### [Data to use]
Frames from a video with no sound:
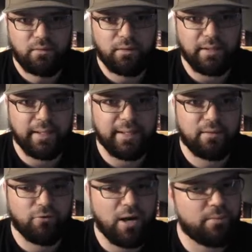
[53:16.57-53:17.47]
Yeah,
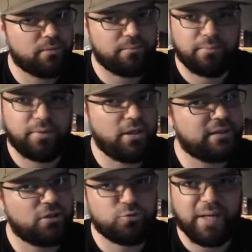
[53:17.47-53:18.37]
Robert, get
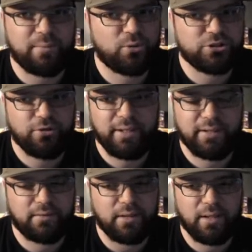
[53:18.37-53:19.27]
those bad boys
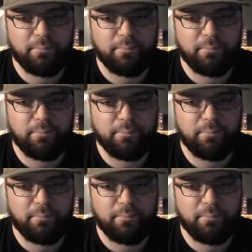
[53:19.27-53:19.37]
graded.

### [What the exercise asks]
The records above need to be restated word for word, with the pictures left out.

### [Exercise output]
Frames from a video with no sound:
[53:16.57-53:17.47]
Yeah,
[53:17.47-53:18.37]
Robert, get
[53:18.37-53:19.27]
those bad boys
[53:19.27-53:19.37]
graded.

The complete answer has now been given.